La vida de Marvin


Una vez, un joven analista tuvo la oportunidad de sentarse con Marvin Schwartz, un viejo zorro de la gestión, referencia por aquel entonces en la joya de la corona de (R.I.P.) Lehman Brothers: Neuberger Berman, una casa de gestión patrimonial de ricos del Upper East Side de Nueva York. El analista preguntó por qué un tío tan importante estaba perdiendo el tiempo con sesiones maratonianas de inversores retail y respondiendo a preguntas tan absurdas como la que le estaba haciendo. Marvin sonrió y sus ojos se iluminaron: “Me hace sentir vivo; me encanta hablar con los inversores de mis fondos”.

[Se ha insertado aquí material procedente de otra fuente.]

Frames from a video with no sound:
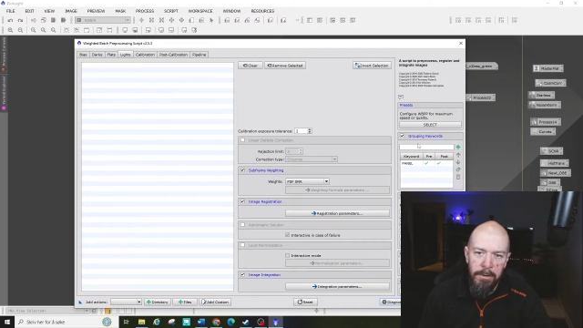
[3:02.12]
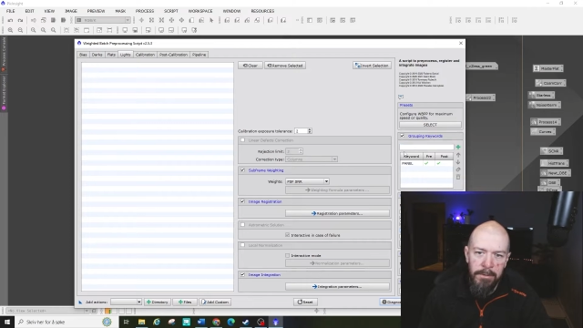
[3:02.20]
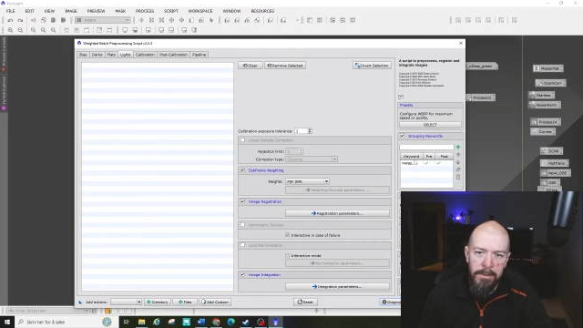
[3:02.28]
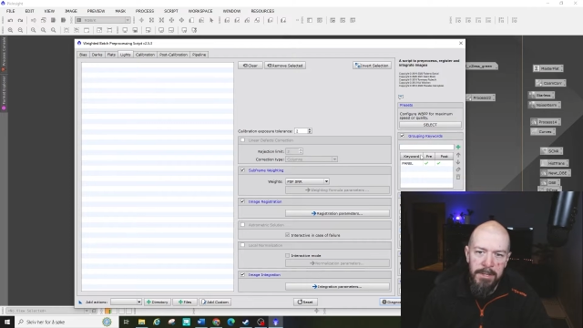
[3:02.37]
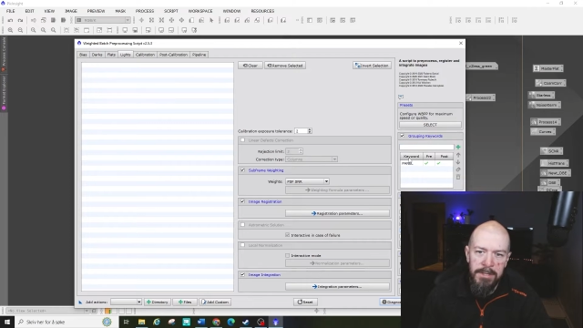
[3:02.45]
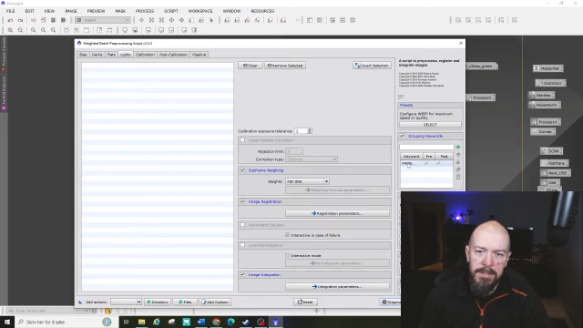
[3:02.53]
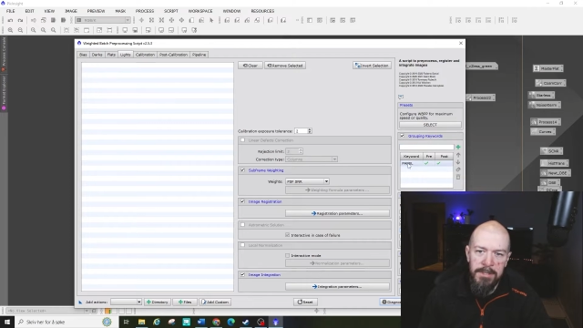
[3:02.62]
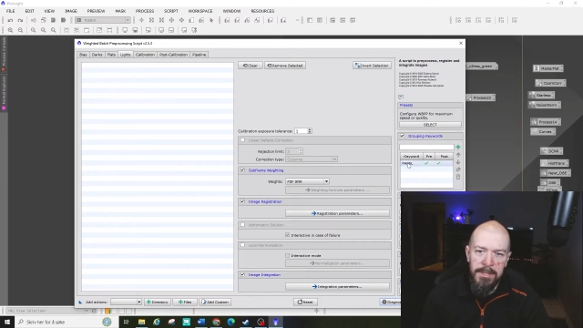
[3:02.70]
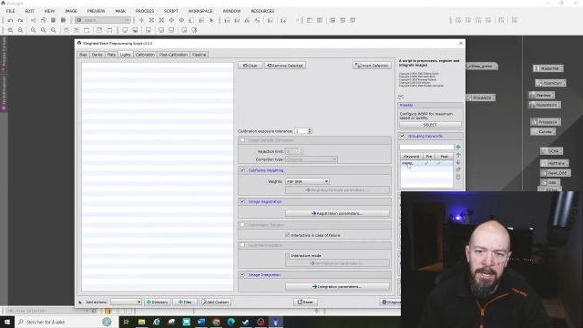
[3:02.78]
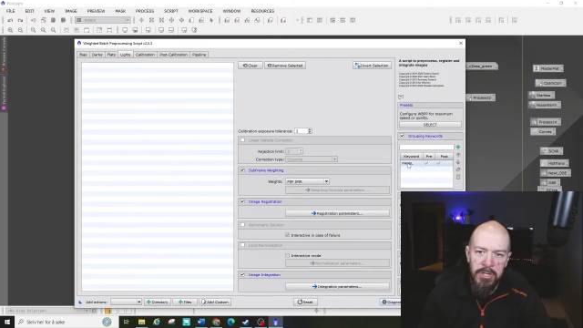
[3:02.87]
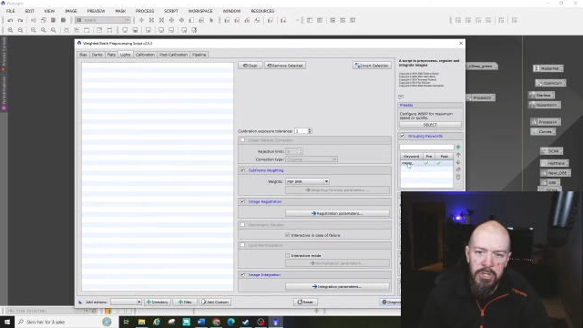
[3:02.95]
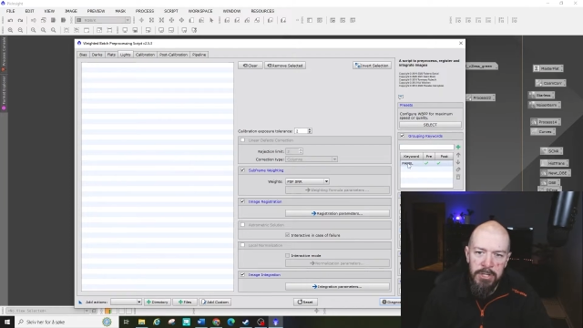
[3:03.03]
on this
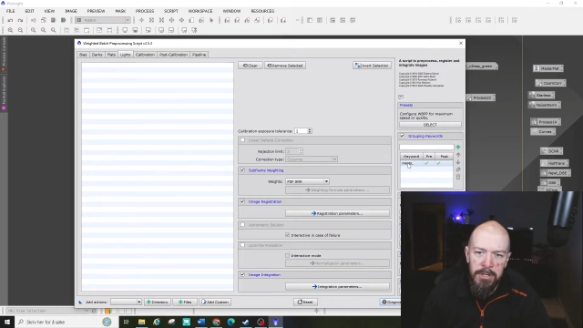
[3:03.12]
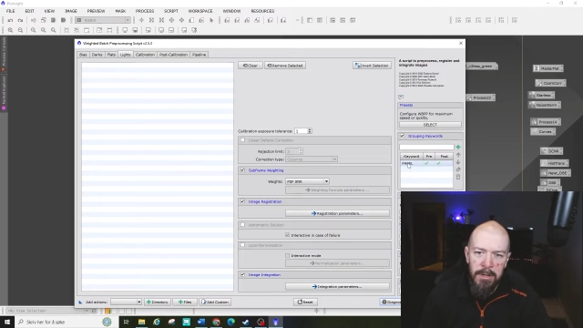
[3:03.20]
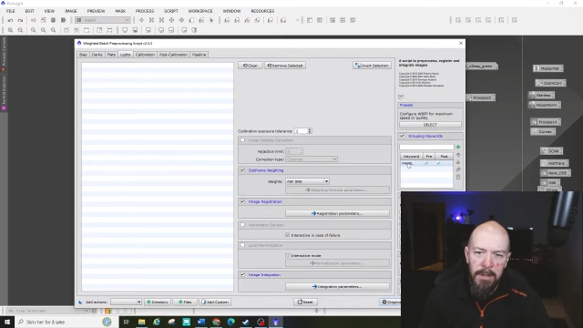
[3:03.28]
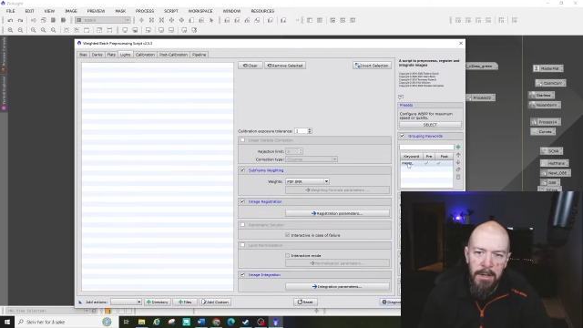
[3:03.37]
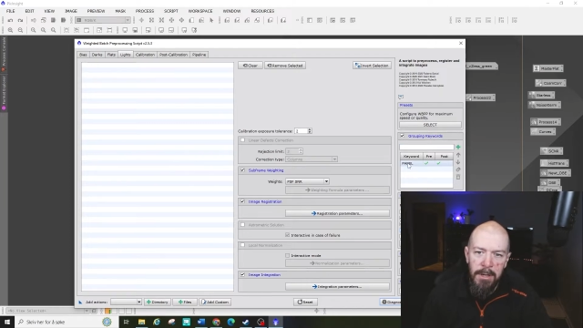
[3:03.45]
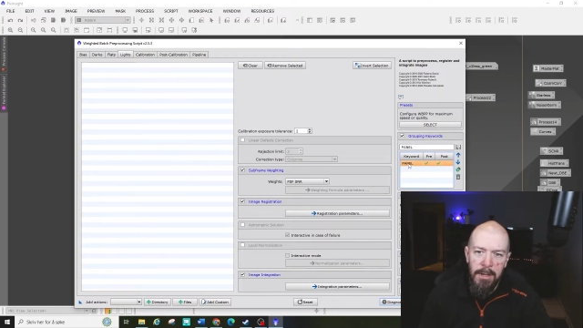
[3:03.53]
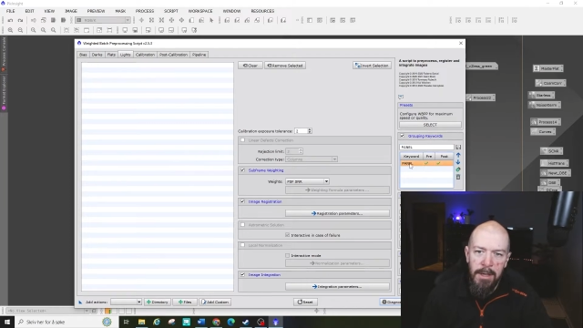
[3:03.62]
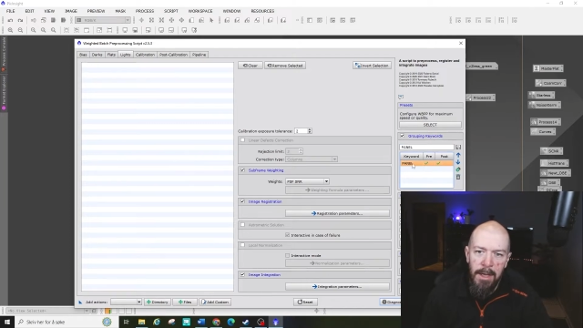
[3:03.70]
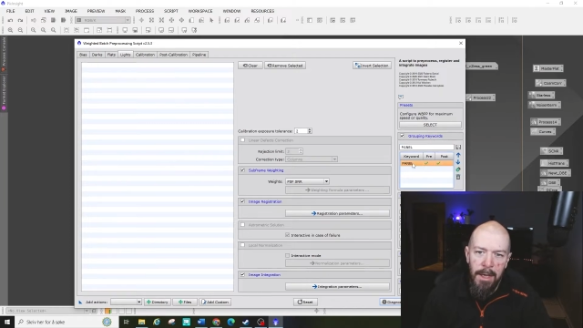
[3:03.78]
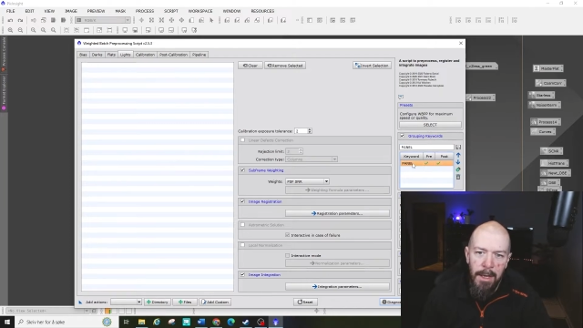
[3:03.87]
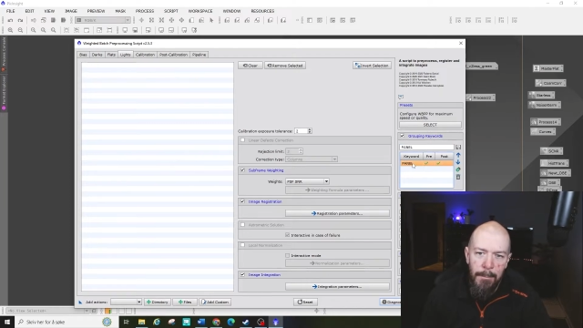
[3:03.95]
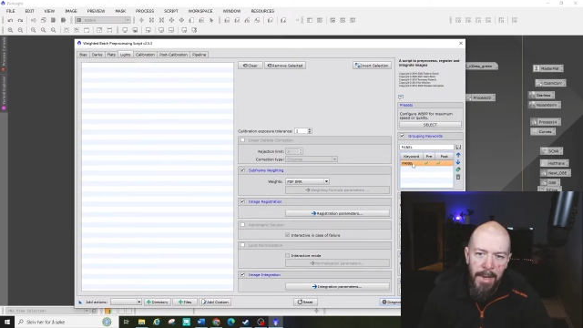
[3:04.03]
section,
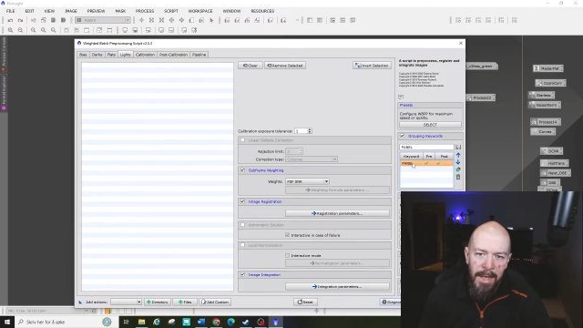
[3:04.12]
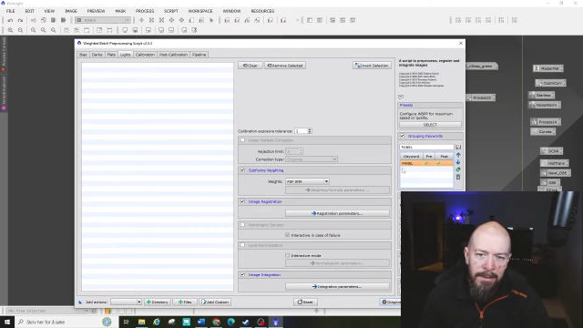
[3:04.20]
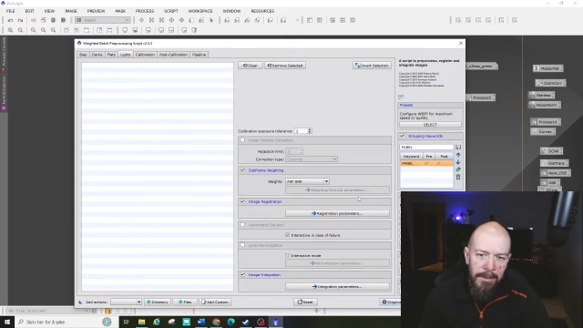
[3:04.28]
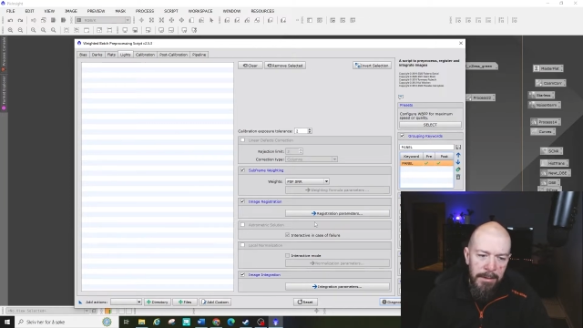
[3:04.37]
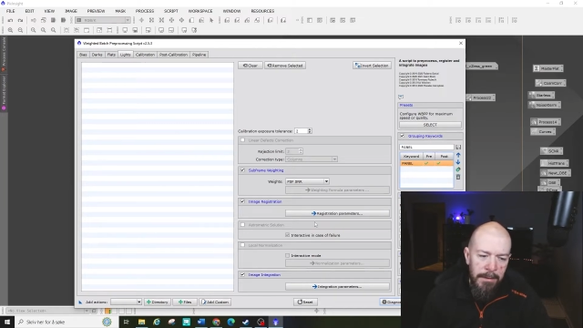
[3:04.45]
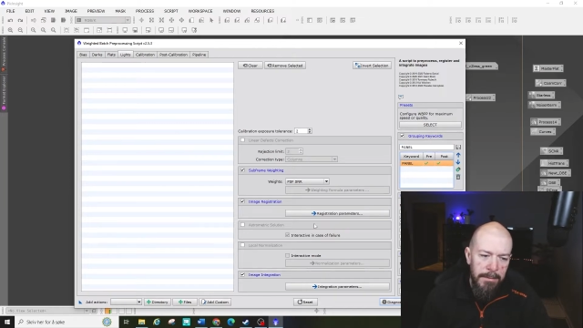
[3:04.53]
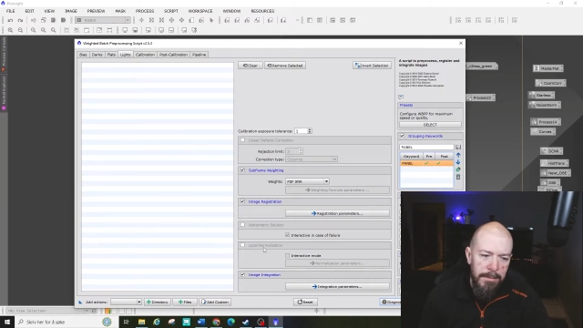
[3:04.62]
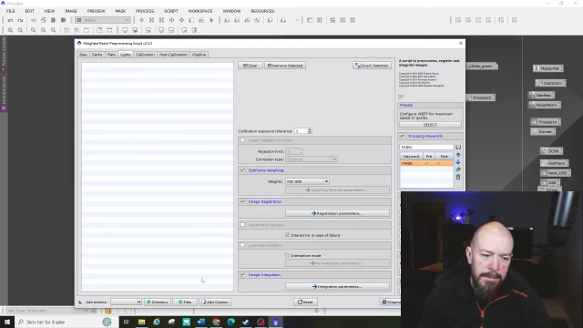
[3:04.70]
panel,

No era marketing, no tenía necesidad, estaba expresando un sentimiento. Marvin era el máximo accionista individual de Lehman Brothers. Al comprar su compañía le dieron “papelitos” de Lehman y él siempre creyó que invertir en su compañía era lo mejor. Hijo del dueño de una gasolinera de Long Island, sin haber pasado por la Ivy League, tenía 62 años, era multimillonario y estaba al pie del cañón, haciendo lo que le gusta, hablando con uno más de sus inversores.

La historia de Marvin es la vida de tantos (Miller, Bolton, Paramés, Eveillard…), la vida de alguien que siempre ha tenido su fondo como nexo de unión con la realidad y la forma de aportar algo a un mundo aparentemente banal. La de Marvin y su Neuberger Berman es una historia de superación en la que gente con talento se proyecta a través de su trabajo. Pero no es la única, hay muchas más ahí fuera y nosotros debemos de escribir las nuestras.